_Materials provided_:
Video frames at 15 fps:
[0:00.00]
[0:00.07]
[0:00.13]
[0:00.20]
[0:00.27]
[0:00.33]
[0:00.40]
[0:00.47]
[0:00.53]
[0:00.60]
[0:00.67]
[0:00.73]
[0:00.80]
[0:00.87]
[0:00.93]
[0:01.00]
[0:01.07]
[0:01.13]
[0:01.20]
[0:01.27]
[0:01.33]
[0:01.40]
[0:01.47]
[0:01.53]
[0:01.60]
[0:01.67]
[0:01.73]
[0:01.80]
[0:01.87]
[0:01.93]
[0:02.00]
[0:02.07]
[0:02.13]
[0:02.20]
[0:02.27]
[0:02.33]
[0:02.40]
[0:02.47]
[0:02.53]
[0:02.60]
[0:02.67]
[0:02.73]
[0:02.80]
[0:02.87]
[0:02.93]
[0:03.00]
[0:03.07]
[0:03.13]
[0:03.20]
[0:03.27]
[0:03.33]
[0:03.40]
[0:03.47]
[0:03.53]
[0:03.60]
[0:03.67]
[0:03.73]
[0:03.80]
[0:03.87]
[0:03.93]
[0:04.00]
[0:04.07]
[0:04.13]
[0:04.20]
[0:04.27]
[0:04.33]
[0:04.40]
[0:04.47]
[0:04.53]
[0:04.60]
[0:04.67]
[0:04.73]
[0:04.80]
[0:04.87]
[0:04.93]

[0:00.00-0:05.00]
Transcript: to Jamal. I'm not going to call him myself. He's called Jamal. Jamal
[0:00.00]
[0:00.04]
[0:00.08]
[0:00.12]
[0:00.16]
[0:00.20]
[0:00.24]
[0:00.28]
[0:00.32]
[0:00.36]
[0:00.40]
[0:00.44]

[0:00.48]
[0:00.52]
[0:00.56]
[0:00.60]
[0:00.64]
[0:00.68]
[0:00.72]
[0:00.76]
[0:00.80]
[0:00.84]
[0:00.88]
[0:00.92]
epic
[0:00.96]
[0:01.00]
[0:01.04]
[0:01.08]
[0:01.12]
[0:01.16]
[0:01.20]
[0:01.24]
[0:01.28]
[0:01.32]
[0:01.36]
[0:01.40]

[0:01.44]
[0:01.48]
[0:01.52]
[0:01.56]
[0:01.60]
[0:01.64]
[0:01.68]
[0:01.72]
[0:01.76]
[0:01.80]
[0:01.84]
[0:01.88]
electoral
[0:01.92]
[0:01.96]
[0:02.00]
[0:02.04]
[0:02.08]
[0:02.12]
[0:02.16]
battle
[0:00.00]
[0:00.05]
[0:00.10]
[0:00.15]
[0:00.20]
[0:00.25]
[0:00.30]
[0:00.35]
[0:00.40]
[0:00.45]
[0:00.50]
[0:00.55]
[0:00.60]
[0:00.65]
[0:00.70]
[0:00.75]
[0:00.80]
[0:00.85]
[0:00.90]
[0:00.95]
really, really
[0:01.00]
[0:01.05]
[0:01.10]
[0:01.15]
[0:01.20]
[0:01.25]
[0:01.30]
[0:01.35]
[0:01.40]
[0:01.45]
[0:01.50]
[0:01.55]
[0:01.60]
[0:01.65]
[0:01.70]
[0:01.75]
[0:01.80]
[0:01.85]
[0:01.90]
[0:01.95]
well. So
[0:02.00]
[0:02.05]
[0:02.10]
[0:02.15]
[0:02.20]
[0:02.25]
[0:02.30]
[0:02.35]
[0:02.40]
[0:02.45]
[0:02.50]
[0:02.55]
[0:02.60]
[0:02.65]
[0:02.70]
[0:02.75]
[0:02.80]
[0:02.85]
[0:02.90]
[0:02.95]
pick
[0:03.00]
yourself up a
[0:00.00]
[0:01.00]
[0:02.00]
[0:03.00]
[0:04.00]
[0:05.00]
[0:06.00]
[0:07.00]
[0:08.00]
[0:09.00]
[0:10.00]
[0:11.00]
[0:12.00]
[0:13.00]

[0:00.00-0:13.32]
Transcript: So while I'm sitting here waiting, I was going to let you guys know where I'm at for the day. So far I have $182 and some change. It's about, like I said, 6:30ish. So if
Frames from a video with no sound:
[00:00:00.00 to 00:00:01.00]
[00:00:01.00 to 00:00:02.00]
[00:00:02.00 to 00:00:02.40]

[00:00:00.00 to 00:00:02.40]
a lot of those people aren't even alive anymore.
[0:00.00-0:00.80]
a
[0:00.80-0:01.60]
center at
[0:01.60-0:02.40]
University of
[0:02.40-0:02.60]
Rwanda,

_Brief_: The line containing "[00:00:00.00 to 00:00:02.40]" and every line after it, up to and including the last line of the records, should be reproduced exactly, with nothing else.

_Solution to this exercise_:
[00:00:00.00 to 00:00:02.40]
a lot of those people aren't even alive anymore.
[0:00.00-0:00.80]
a
[0:00.80-0:01.60]
center at
[0:01.60-0:02.40]
University of
[0:02.40-0:02.60]
Rwanda,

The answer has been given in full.